* **ASSIGNED TASK**:
Every line from the one with "[0:05.21-0:06.25]" through the end of the entries below should be written out exactly; the pictures should not.

---

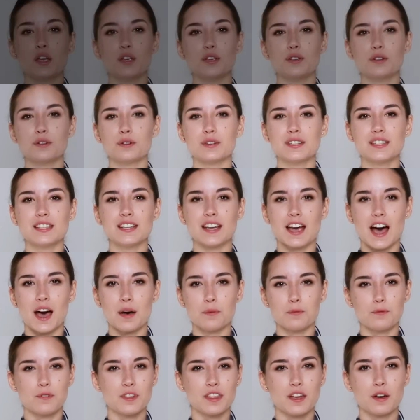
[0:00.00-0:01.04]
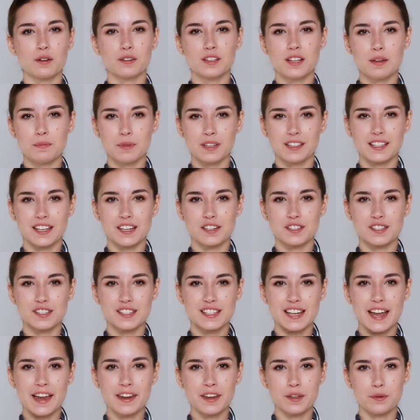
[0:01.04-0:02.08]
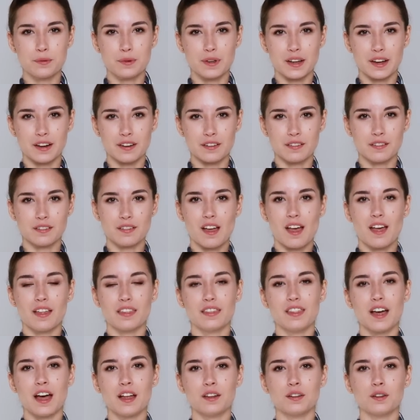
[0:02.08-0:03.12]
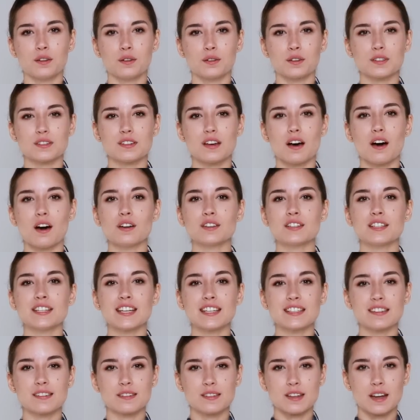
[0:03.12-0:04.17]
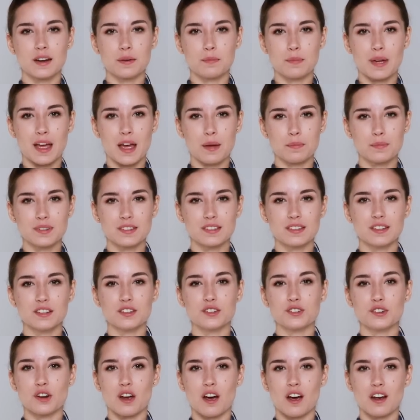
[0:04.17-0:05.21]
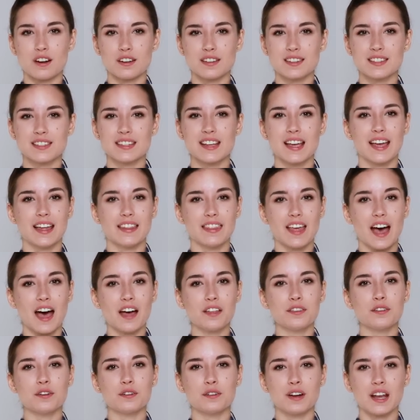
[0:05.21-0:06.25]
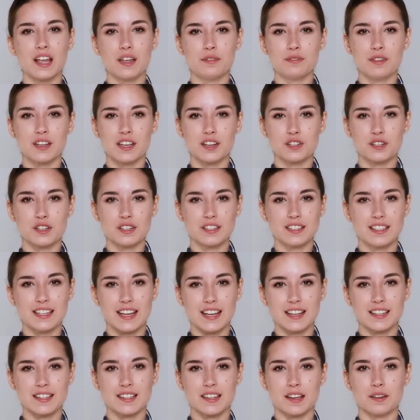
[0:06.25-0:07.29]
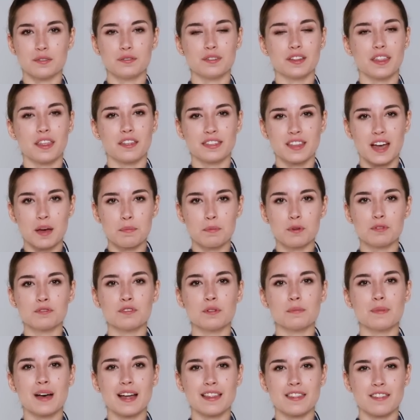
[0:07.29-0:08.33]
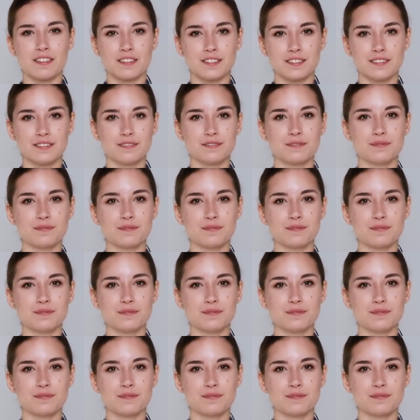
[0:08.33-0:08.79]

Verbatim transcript: Use the app without limitations anywhere. Download all the necessary maps, charts and other aviation data with the tap of a button.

---

* **RESPONSE AREA**:
[0:05.21-0:06.25]
[0:06.25-0:07.29]
[0:07.29-0:08.33]
[0:08.33-0:08.79]

Verbatim transcript: Use the app without limitations anywhere. Download all the necessary maps, charts and other aviation data with the tap of a button.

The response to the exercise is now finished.